Term interpretation section: the terms "mounted," "connected," "fixed," and the like in the present invention are to be understood in a broad sense, and for example, the terms "mounted," "connected," and "fixed" may be fixed, detachable, or integrated; the two components can be connected mechanically, directly or indirectly through an intermediate medium, or connected internally or in an interaction relationship, and the terms used in the description are understood by those skilled in the art as having specific meanings according to the specific situation.

As mentioned above, the current elution method results in a large mass loss due to the presence of partially soluble salts in the atmospheric particulates. The blow-off method can cause incomplete blow-off and smaller measured values because the particles are held by other forces except gravity. The indoor smoke box simulation method is an indirect measurement method based on a self-settling rule and a deduction method, and the measurement value is small due to the fact that the inner wall adsorption effect is obvious. Each parameter of the empirical formula method is derived from an empirical value, is simple and convenient to calculate, lacks regional accuracy and is not suitable for PM_2.5. Therefore, the present invention provides a dry sedimentation rate measuring device and a measuring method thereof, and the present invention will be further described with reference to the drawings and the specific examples in the specification.

Referring to fig. 1 and 2, the dry settling rate measuring apparatus shown in the drawings comprises: the device comprises a wind tunnel 1, an aerosol generator 2, a hygrothermograph 3, a rectifying chamber 4, a particle deposition chamber 5, a first particle counter 6 and an induced draft device 7; wherein:

the wind tunnel 1 is a cylindrical structure having an inner cavity, and in this embodiment, the inner cavity of the wind tunnel 1 is sequentially fixed with the aerosol generator 2, the hygrothermograph 3, the rectification chamber 4, the particulate matter deposition chamber 5, and the air inducing device 6 from left to right.

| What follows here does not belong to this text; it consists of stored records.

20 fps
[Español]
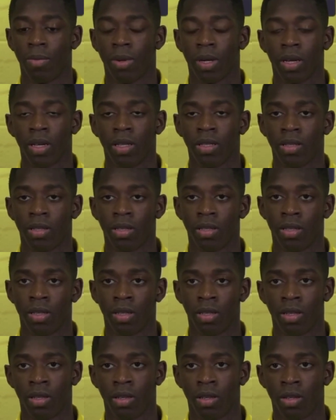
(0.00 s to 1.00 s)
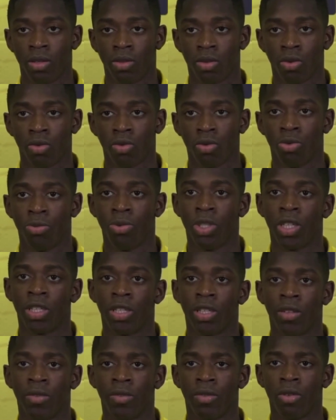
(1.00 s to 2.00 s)
El puesto número uno de este
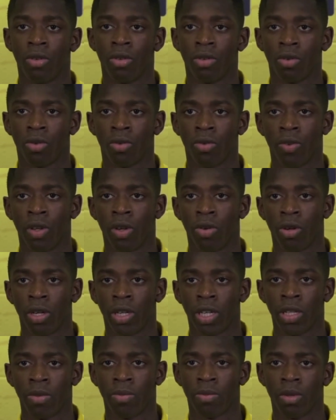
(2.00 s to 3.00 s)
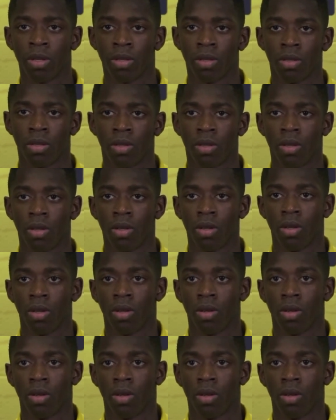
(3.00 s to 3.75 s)
top es para Ousmane Dembélé,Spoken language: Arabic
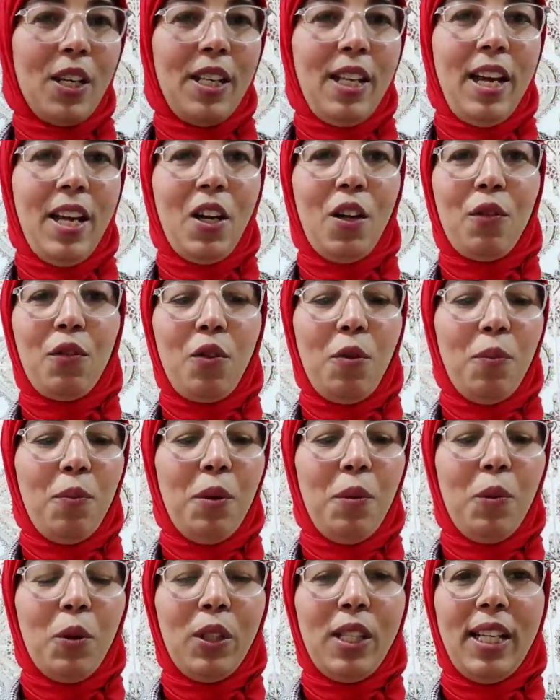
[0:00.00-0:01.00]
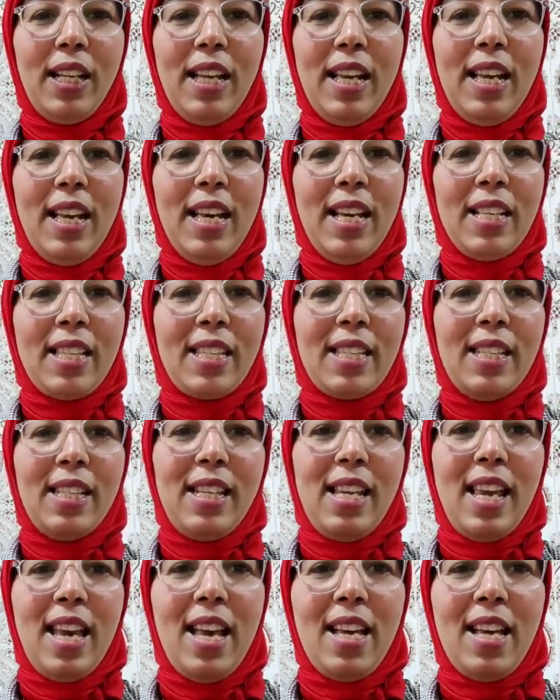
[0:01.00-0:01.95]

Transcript: نعرفكم بالموديلات اللي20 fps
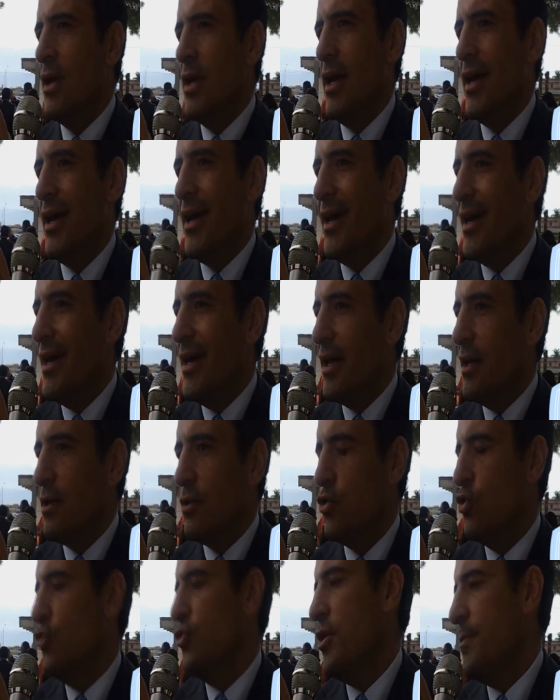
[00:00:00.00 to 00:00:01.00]
Eh,
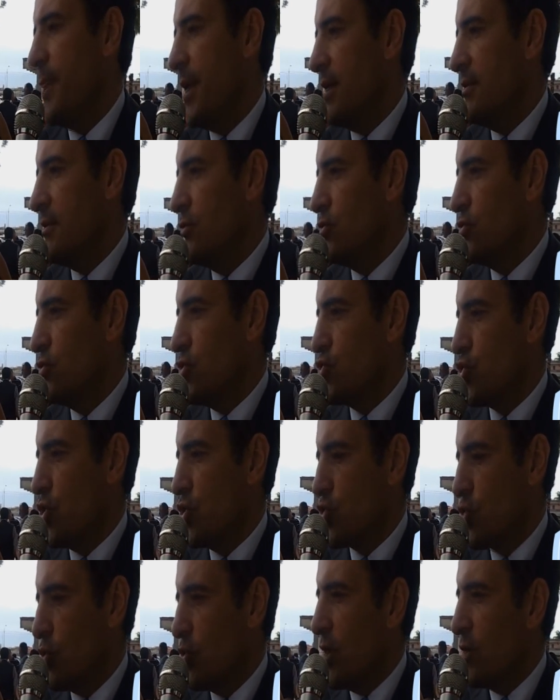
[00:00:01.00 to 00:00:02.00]
non dipende tutto ciò
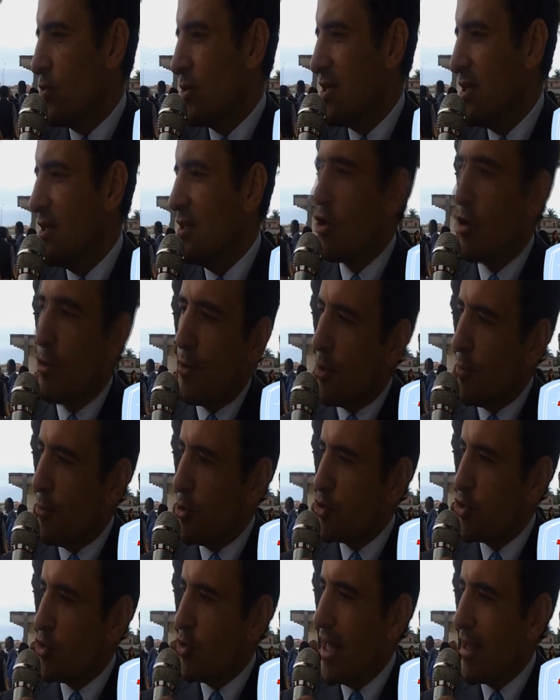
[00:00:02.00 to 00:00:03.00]
solo da un sindaco. Però
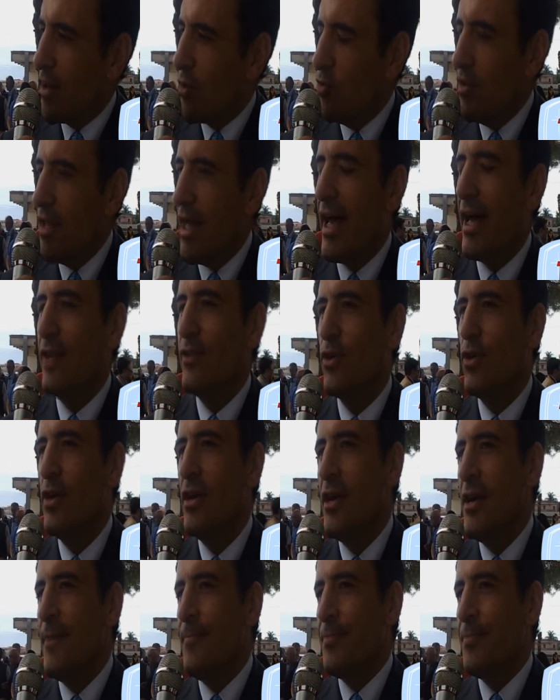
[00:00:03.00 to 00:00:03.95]
posso dare un dato.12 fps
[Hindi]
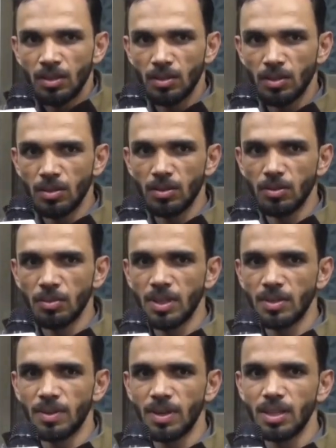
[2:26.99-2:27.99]
तो
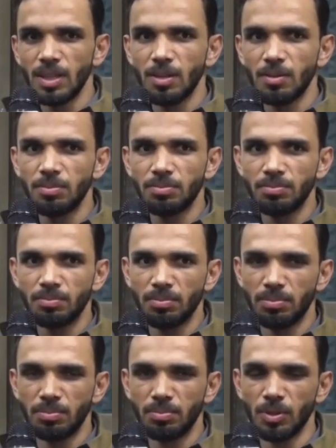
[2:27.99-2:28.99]
मेरी वालदा
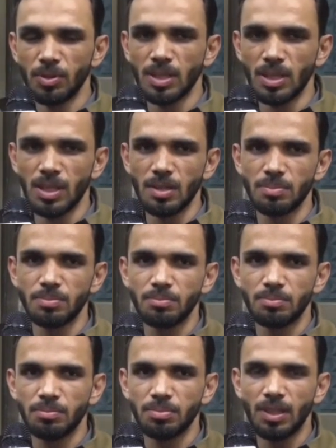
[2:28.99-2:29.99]
बहुत ज़्यादा
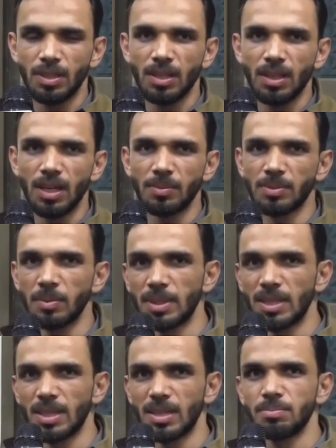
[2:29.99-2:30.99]
यानी कि आप समझ
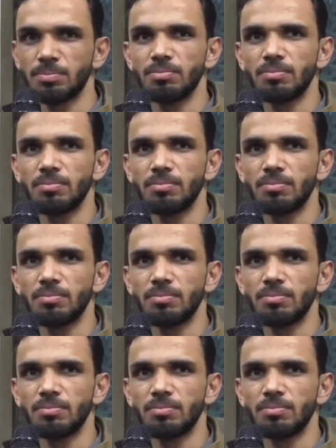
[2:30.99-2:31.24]
दें कि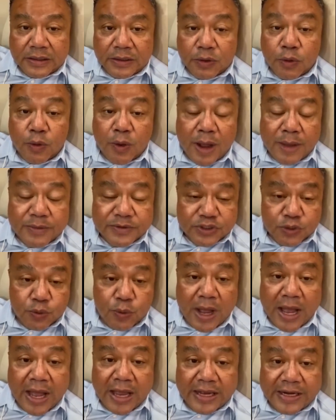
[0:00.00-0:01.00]
ความส
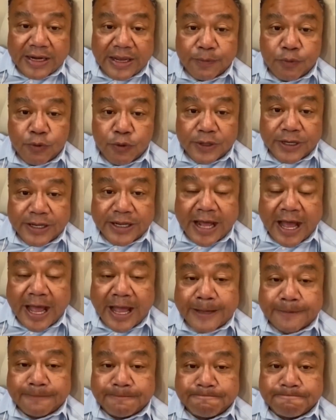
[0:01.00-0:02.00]
ว่างกับเด็กพวกนี้ได้
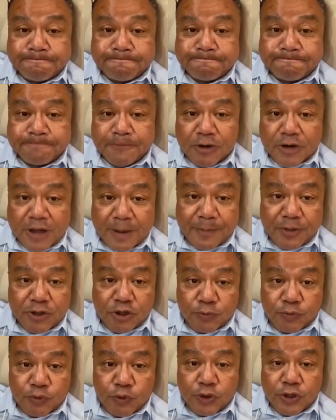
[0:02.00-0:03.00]
ก็กลับไปทบ
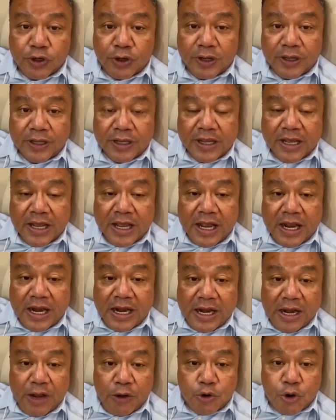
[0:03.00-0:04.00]
ทวนหน่อย
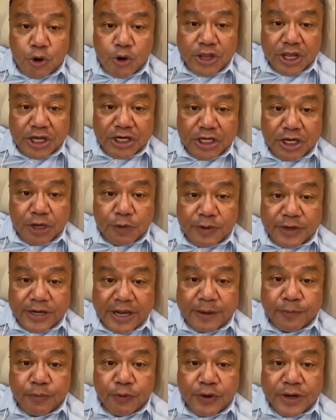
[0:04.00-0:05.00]
แล้วก็อย่านึกว่าเด็ก
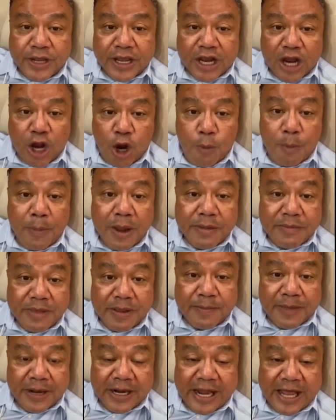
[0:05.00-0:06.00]
พวกนี้เขาไม่มี
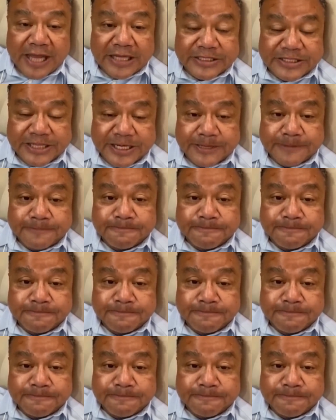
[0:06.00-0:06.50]
พลังจริง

The main function of the aerosol generator 2 is to simulate the production of particles in the atmosphere, so as to measure the dry settling rate of the particles after being captured by the dust retention of the plant leaves 11. The installation of the aerosol generator 2 at the end of the wind tunnel 1 also facilitates a series of numerical tuning and monitoring requirements.

And the rectifying chamber 4 is internally provided with a wind speed sensor 8 and a second particle counter 9 which are respectively used for testing the wind speed in the wind tunnel 1 and the particles passing through the counter.

Further, the particle deposition chamber 5 is provided with a cover 10 capable of being opened and closed, and a plant leaf 11 is placed in the particle deposition chamber 5 during testing so as to test the dry settling rate of the plant leaf on particles in air.

Further, in other embodiments, the air inducing device 6 is selected as a stepless speed-changing fan, and the main function of the fan is to draw air in the inner cavity of the wind tunnel 1 to the outside, so as to carry the particles generated by the aerosol generator 2 from the left end to the right end of the wind tunnel 1.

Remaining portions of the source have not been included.